THE RECORDS section start

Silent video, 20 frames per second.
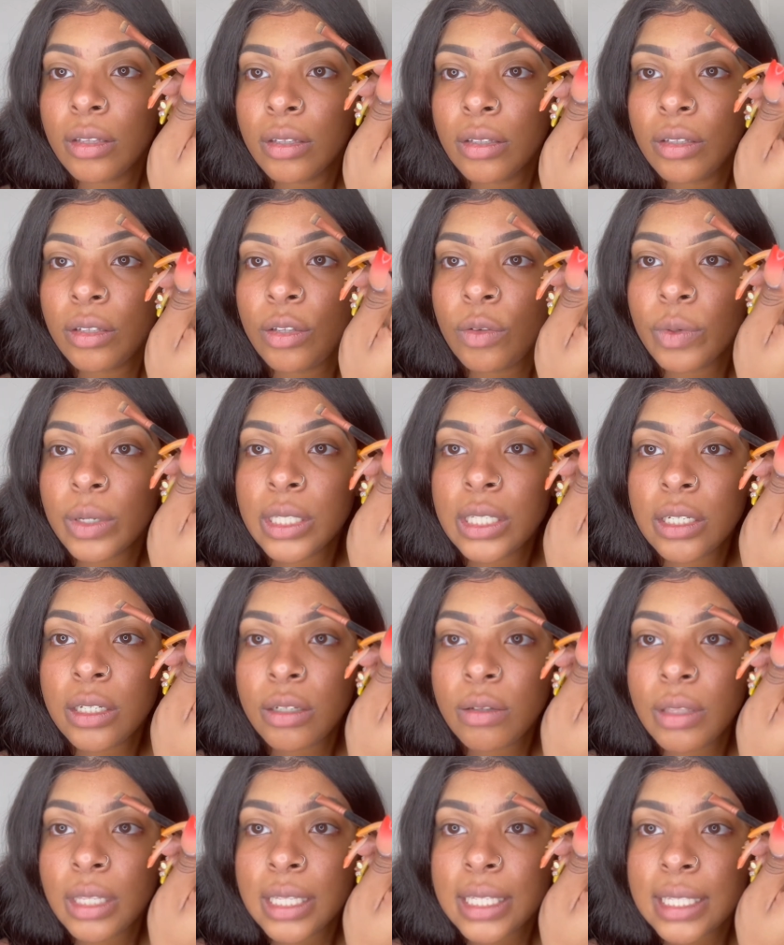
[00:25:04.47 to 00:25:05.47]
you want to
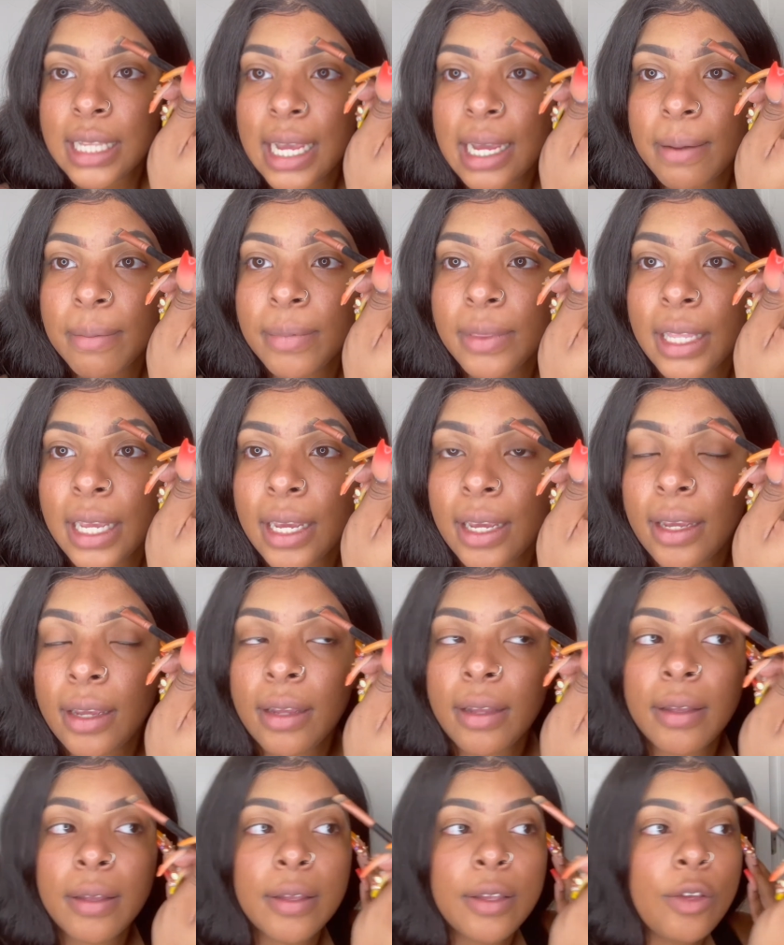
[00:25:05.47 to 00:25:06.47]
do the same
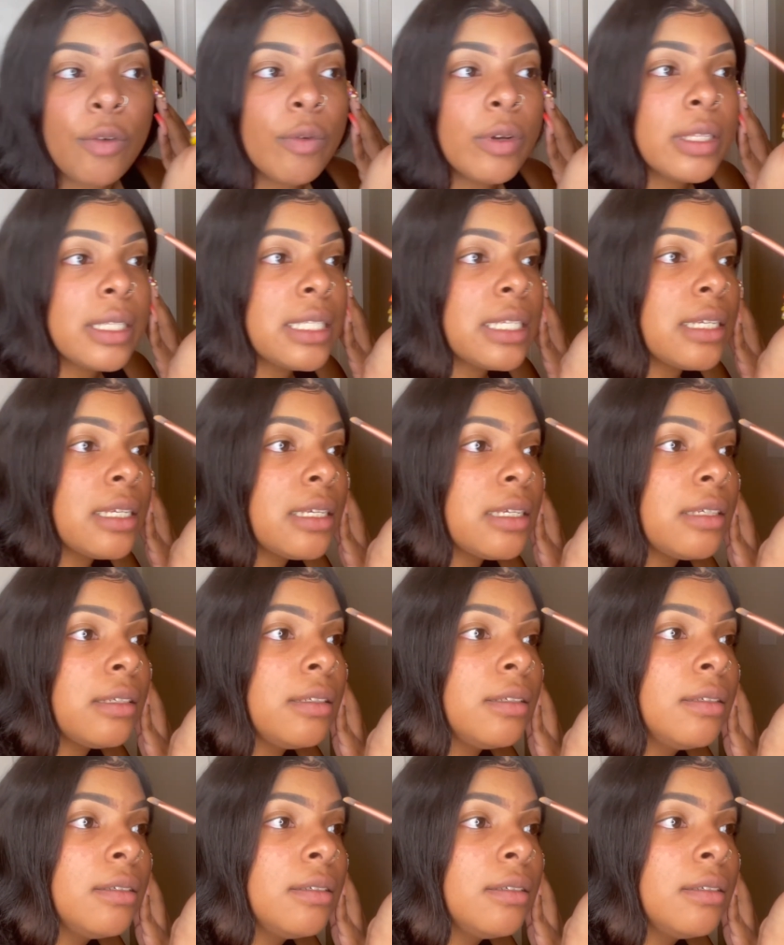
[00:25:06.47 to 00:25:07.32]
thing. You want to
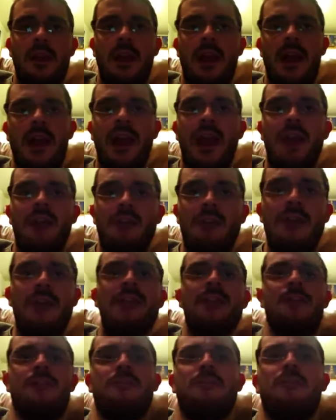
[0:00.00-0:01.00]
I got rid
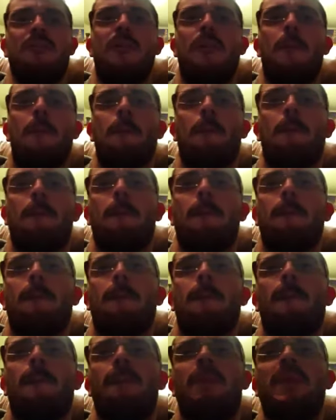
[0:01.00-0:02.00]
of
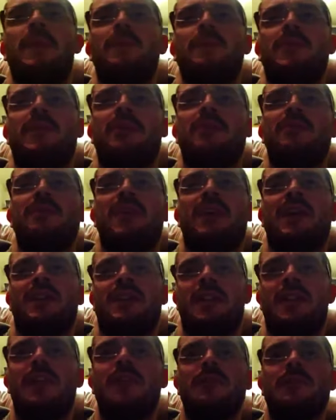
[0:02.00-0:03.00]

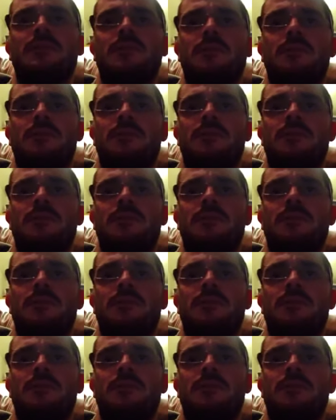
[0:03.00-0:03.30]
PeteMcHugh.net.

THE RECORDS section end

• [THE TASK]
All that is needed is an exact copy of the entries above, minus the pictures.

• [ANSWER AREA]
Silent video, 20 frames per second.
[00:25:04.47 to 00:25:05.47]
you want to
[00:25:05.47 to 00:25:06.47]
do the same
[00:25:06.47 to 00:25:07.32]
thing. You want to
[0:00.00-0:01.00]
I got rid
[0:01.00-0:02.00]
of
[0:02.00-0:03.00]

[0:03.00-0:03.30]
PeteMcHugh.net.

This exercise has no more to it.